I went to a comedy club eight years later, and I was so impressed at how good the comedians were that I was tagging their jokes in my head and thinking, “Oh man, this bit would be so much funnier if he went this direction,’’ and I really got hooked back into it. I guessed I kind of fell in love with stand-up again and kind of realized how great it can be. But I also realized, “Man, you’re going to suck, you’re going to be at the bottom rung of the ladder again.’’ And that was a really hard choice for me to make.

Boston.com: So then what’s the biggest difference between the pre-hiatus Dave Coulier and the Dave Coulier we’ll see in Boston?

Coulier: Stand-up used to be my bastard stepchild. It was really something that I used to get other things. What I mean by that is that it was a way to showcase myself in front of agents and producers and casting people in Hollywood. It was something I developed to catch the attention to be in a TV series or a movie. And it worked! … So now, I’ve learned to appreciate what stand-up means to me and that it’s an artform where you’re not using it to get anything anymore. I know that sounds selfish, but show business is tough enough and you have to be able to find a way to stick out above the crowd. Going back to it now, I have a new found appreciation. I appreciate the audiences more because it’s more of enjoying the pure artform than it is using it as a tool. I enjoy stand-up so much more now. It’s really a freeing experience for me.

Boston.com: I read on Buzzfeed that you’re really into carpentry. Is the woodchuck your sprit animal then?
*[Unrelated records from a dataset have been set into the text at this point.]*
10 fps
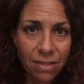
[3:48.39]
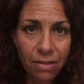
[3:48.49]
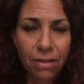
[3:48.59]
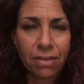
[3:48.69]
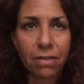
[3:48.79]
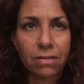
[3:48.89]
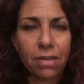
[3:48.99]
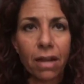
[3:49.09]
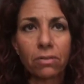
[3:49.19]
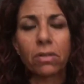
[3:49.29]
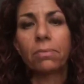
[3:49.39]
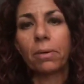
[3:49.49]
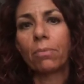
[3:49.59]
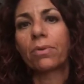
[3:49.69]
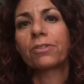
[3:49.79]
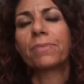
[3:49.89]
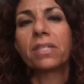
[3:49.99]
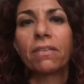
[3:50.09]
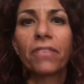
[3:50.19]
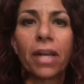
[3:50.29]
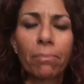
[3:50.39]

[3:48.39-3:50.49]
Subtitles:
And it does get a little bit more specific,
Coulier: [Laughs] That’s an interesting way of putting those two thoughts together. I guess I have a certain affinity for the woodchuck because the Full House producers let me design him with a puppet maker named Randy Simper. He’s created a lot of famous television puppets, Alf and a host of others. I got to go to his creature shop with this woodchuck idea for Full House, and we created that image together. I guess I feel like I created Mr. Woodchuck with a lot of me in that character. When me, John Stamos, and Bob Saget, we did Jimmy Fallon’s show in New York last year. We reprised our Full House roles, and when Jimmy asked us to do the sketch, he said, “Can you bring the woodchuck puppet?’’ I said, “Well, my dog ate it, Mr. Woodchuck no longer has a face.’’ He said, “Aww man, that’s a shame.’’ When we got there, Jimmy presented me with this new Mr. Woodchuck puppet and then, at the end of the sketch, he said, “I want you to have this.’’ So I’ve got two of them. One of them has a face and was on Jimmy Fallon, the other has no face and was on Full House.

Boston.com: Other than stand-up, what else do you have coming up on your plate?

Coulier: I just shot a pilot for a show called Winging It, which is me actually flying my airplane around the country. I throw a dart at a giant aviation chart and wherever the dart lands we go and try to find something funny. We just shot the pilot episode and we went to Big Bear, California in search of a big bear. People will see, but it’s got lots of jokes of a guy walking around in a bear costume. We just finished that. I’m actually writing a play right now called Santa’s Shrink. It’s a week before Christmas and Santa has a nervous breakdown. I’m writing that, and we’re hoping to have that up and running on stage, we’re going to premiere it in Pittsburgh before Christmas this year. We hope. But the script’s coming together and it’s really fun and really great. I just met with the producers of Dancing With the Star. We’ll see what happens there, I’m not sure. I’m a horrible dancer, and I admitted that to them in the meeting. I don’t take dancing very seriously, so who knows. We’ll see how that goes. I’m doing a one-hour stand-up special in the next month or two, and it’s going to be called Glorified Birthday Clown and it will be my first hour stand-up special. … This set that I’ve put together is really for the Full House fans and it really plays into that legion of Full House fans out there.